Mission Planning AI
Real Missions Need Flexible Planning, Not Perfect Inputs
Missions don’t follow scripts. Planning tools need to reflect that reality.
Military operations often unfold in degraded conditions. ISR is partial, comms are unreliable, and assets become unavailable without notice. Operators are left making decisions with incomplete information and limited time to react.
Traditional planning tools assume stable inputs and centralized coordination. But in the field, planning must continue even when those assumptions fail. Systems must adapt without ideal infrastructure or constant oversight.
Command Ops Support
Communication Systems
/ THE PROBLEM /
Current Tools Can’t Keep Up with Contested Operations
/ OUR SOLUTIONS /
Mission Planning AI Built for Real-World Operations
Turn Goals Into Task Plans
Plans Adapt Automatically
Operate Without Persistent Networks
Share Progress Peer-to-Peer
Follow Mission Rules by Default
/ TECHNICAL DEEPDIVE /
Distributed, Adaptive Planning Aligned With Operator Intent
Policy-Based Planning Using Reinforcement Learning
We train models to reason about tasks, resources, and constraints using simulated missions.
Our planning models are trained using reinforcement learning within realistic constraints such as ISR gaps, platform failure, shifting goals, and degraded communications. The model learns to build task graphs, allocate resources, and manage dependencies.
Models are trained offline. Once deployed, they execute fixed policies using only local observations. Every decision path is traceable. This is trained behavior, bounded by mission logic, and reviewable by operators.
Replanning Under Constraint
Plans adjust in real time through structured graph updates.
When a task becomes invalid, the model recomputes a viable path from its current state. This includes resolving task conflicts, checking timing windows, and reassessing resource availability.
Search space is limited to valid fallback options defined in advance. Replanning occurs quickly based on mission logic and preconfigured alternatives.
Distributed Plan Execution Across Assets
Units execute independently while maintaining shared mission context.
Each unit carries its own mission context and tasking model. There is no reliance on a central coordinator. Platforms share updates when communication is available, but full synchronization is not required.
If a unit loses comms, it continues executing its last known valid plan and re-syncs when connectivity returns. This supports continued operation during partial network failure.
On-Device Adaptation for Resource-Constrained Platforms
Models are designed to run on embedded systems with strict compute and power budgets.

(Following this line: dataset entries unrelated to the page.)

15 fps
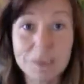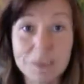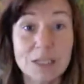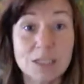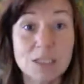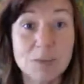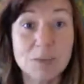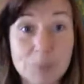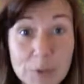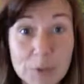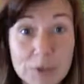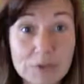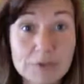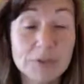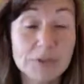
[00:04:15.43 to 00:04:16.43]
It's a
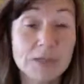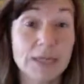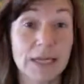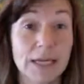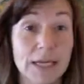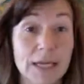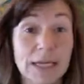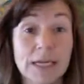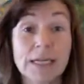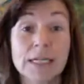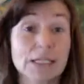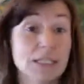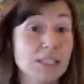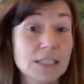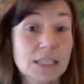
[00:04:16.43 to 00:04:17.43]
beautiful thing,
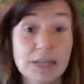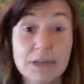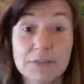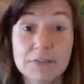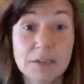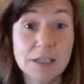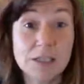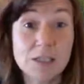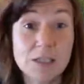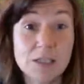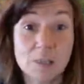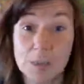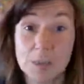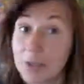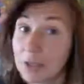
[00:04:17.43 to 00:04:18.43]
just like
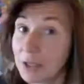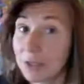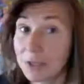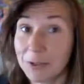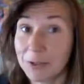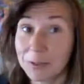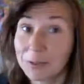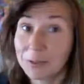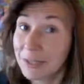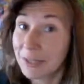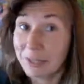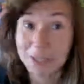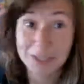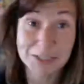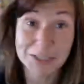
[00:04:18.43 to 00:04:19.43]
Facebook, you know.
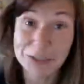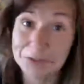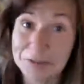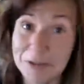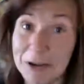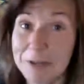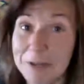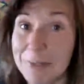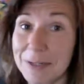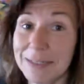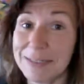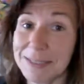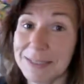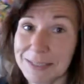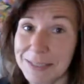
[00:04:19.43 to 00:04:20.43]
It took five
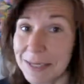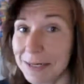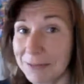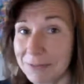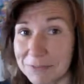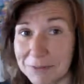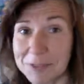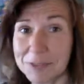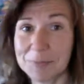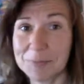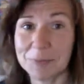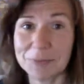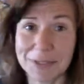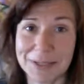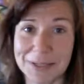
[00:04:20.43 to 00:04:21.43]
minutes to get a
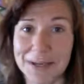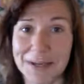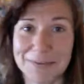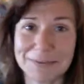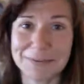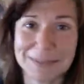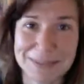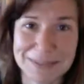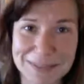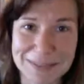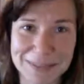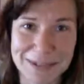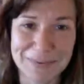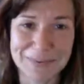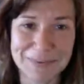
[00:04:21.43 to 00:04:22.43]
Facebook account.
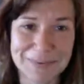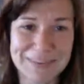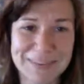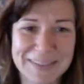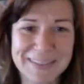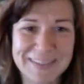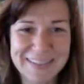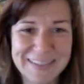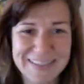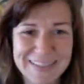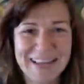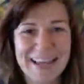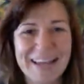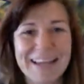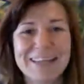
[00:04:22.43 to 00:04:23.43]
So
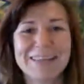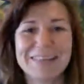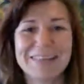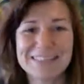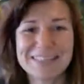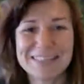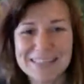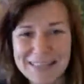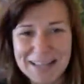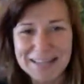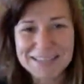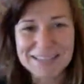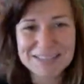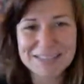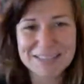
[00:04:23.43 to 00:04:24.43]
anyways,
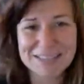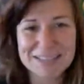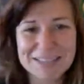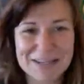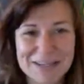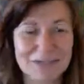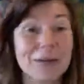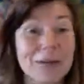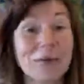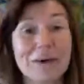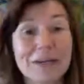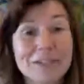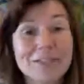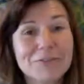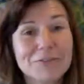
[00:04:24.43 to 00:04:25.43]
that's just a
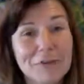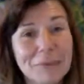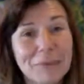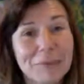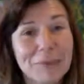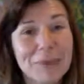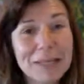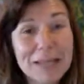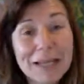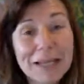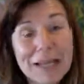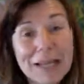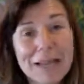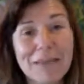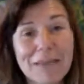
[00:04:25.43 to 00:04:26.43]
request from me.
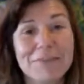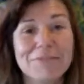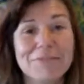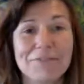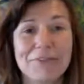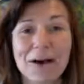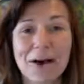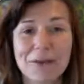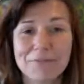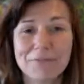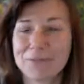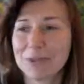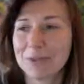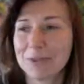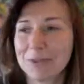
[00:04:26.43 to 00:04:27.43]
If um,
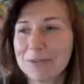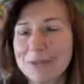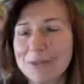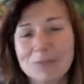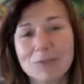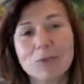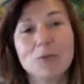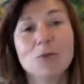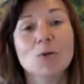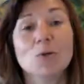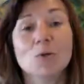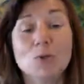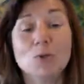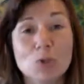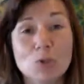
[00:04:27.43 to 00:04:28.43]
for those of you who
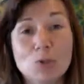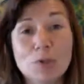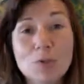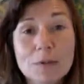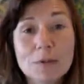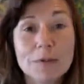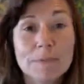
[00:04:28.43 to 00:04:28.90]
do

Planning models are deployed on ARM-class processors and neural accelerators. They are optimized for deterministic latency.
Inference runs locally using data from onboard sensors such as GPS, IMU, telemetry, and camera feeds. Feature extraction is tailored to decision needs, avoiding unnecessary compute overhead.
There is no dependency on cloud APIs or remote model updates. Everything required is stored and processed locally.
Operator-Aligned Control and Oversight
Human operators define the mission. AI supports planning and execution within that intent.
Operators provide goals, constraints, and fallback rules using structured inputs. These are compiled into a policy space that the model uses.
As missions evolve, the operator sees proposed changes with clear justifications. Operators can accept changes, modify tasks, or halt replanning entirely. The human stays in control of the plan.
Resilient Logic to Maintain Mission Continuity
Fallbacks and task substitutions help sustain operations when plans fail.
Each plan includes predefined alternatives. If a task becomes impossible, the system switches to the next valid option and logs the change.
This logic does not invent new goals. It works to complete what is still achievable, reducing mission aborts and operator workload during degraded conditions.